The Commonwealth Bank (CBA) announced that it will become Australia’s first bank to offer customers the ability to buy, sell and hold crypto assets, directly through the CommBank app.
The bank has said to have partnered with one of the world’s largest regulated crypto exchanges and custodians, Gemini, and leading blockchain analysis firm, Chainalysis. Both partnerships have allowed the bank to design a crypto exchange and custody service that will be offered to customers through a new feature in the app.
The pilot will start in the coming weeks and CBA intends to progressively rollout more features to more customers in 2022.
CBA promises to provide customers with access to up to ten selected crypto assets including Bitcoin, Ethereum, Bitcoin Cash and Litecoin.
We’re becoming the first Australian bank to offer the ability to buy, sell and hold crypto assets! It’ll all be in the CommBank app. Stay tuned to our page to be amongst the first to hear as we launch these features in the coming months. The bank said that research found that many of its customers wanted to access crypto assets as an investment class and are already buying, selling and holding crypto assets through a variety of crypto exchanges.
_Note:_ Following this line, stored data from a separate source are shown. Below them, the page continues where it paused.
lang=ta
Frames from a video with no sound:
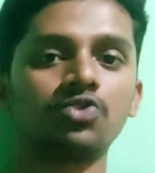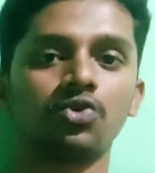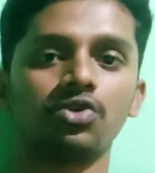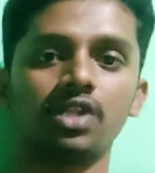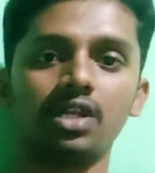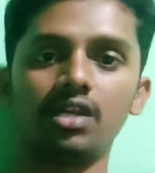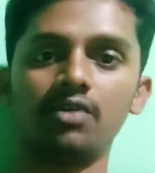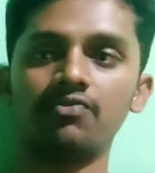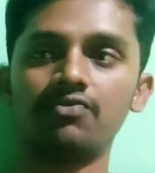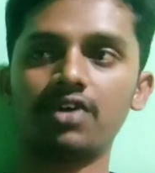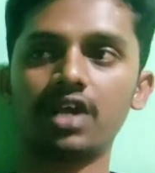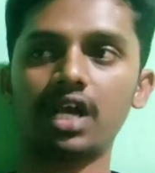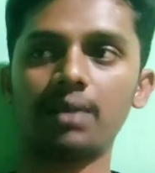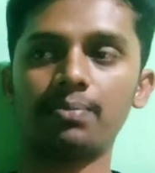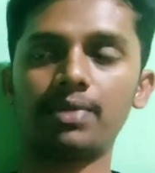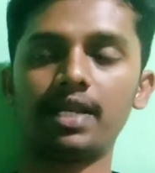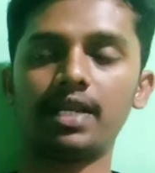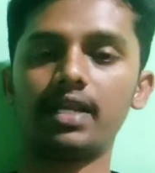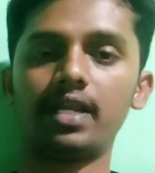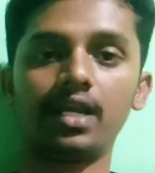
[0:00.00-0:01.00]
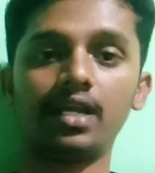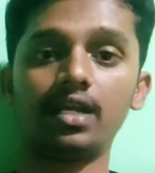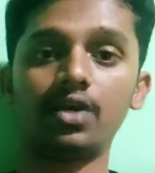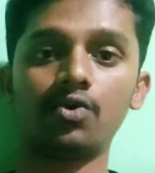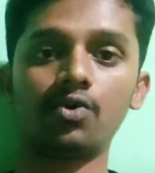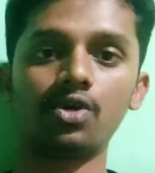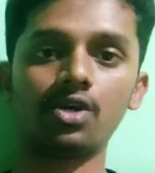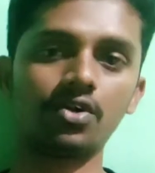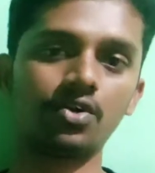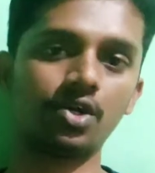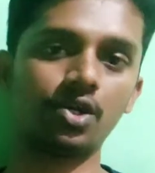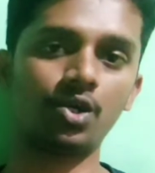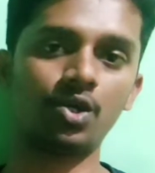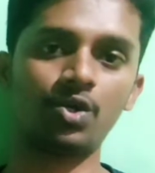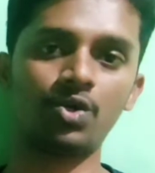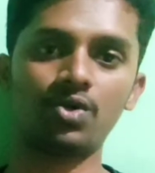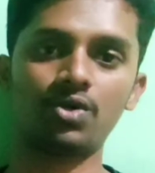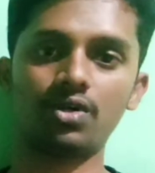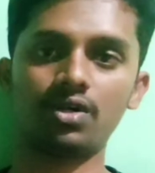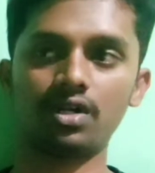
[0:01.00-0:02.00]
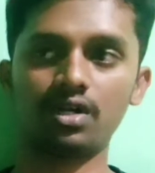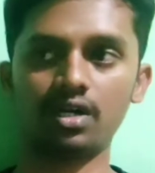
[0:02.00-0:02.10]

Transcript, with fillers: ஸோ இந்த லிம்ஃப் கேப்பிலரி என்ன கொண்டுட்டு வரும்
CBA CEO Matt Comyn said: “The emergence and growing demand for digital currencies from customers creates both challenges and opportunities for the financial services sector, which has seen a significant number of new players and business models innovating in this area.
“We believe we can play an important role in crypto to address what’s clearly a growing customer need and provide capability, security and confidence in a crypto trading platform.
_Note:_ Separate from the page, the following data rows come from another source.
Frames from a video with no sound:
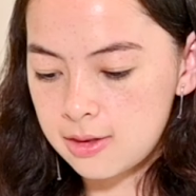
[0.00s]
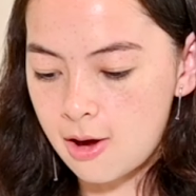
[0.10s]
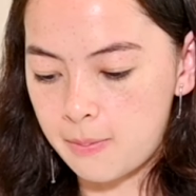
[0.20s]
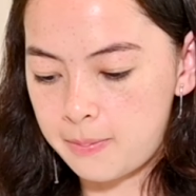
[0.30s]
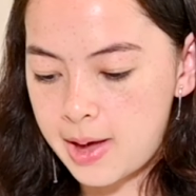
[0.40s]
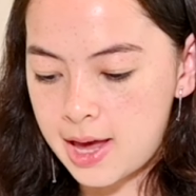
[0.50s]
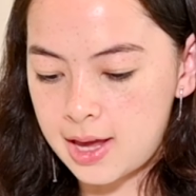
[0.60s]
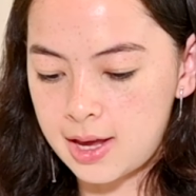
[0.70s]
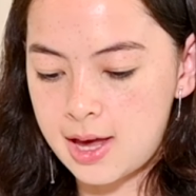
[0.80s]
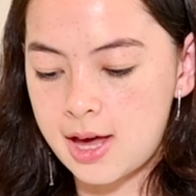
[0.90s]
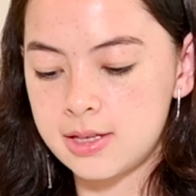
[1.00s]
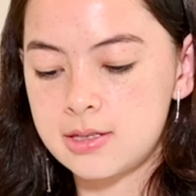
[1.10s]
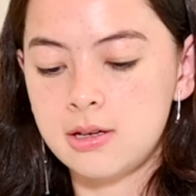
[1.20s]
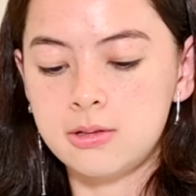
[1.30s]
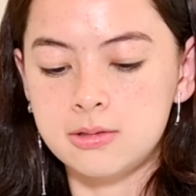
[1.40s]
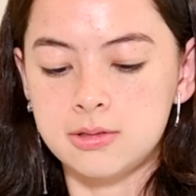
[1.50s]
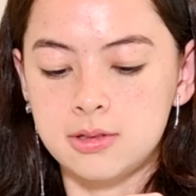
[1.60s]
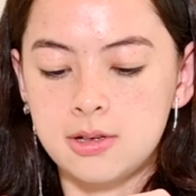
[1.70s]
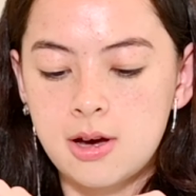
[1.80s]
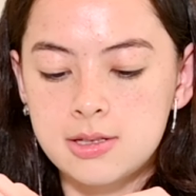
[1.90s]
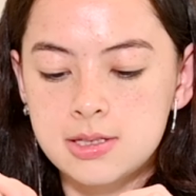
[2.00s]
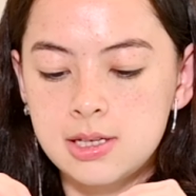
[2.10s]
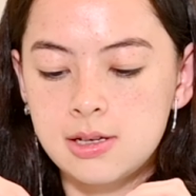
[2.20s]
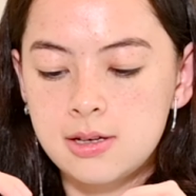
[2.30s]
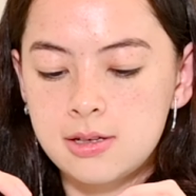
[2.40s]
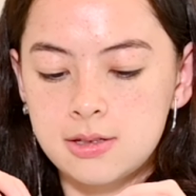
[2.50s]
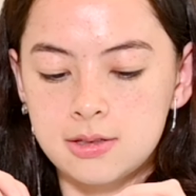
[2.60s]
ต่อไปค่ะ จะลงคอนซีลเลอร์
“In looking at ways that we can support our customers, we have made the strategic decision to form an exclusive partnership in Australia with Gemini, a global leader with strong security and a track record of serving large institutions. CBA will leverage Gemini’s crypto exchange and custody service and integrate it into the CommBank app through APIs,” he said.
Meanwhile, Australia’s banking watchdog said it was examining the regulatory implications of Commonwealth Bank’s planned introduction of bitcoin trading to unsophisticated retail investors – the first bank in Australia to do so.
The move is forcing financial watchdogs in Australia to immediately focus on the volatile $2 trillion crypto trading industry that many argue has no intrinsic value and relies on users’ complete trust in different types of software.
A spokesperson for the Australian Prudential Regulation Authority (APRA) reported that the country’s largest lender had made the regulator aware of its plans and the authority was “examining regulatory issues that this raises”.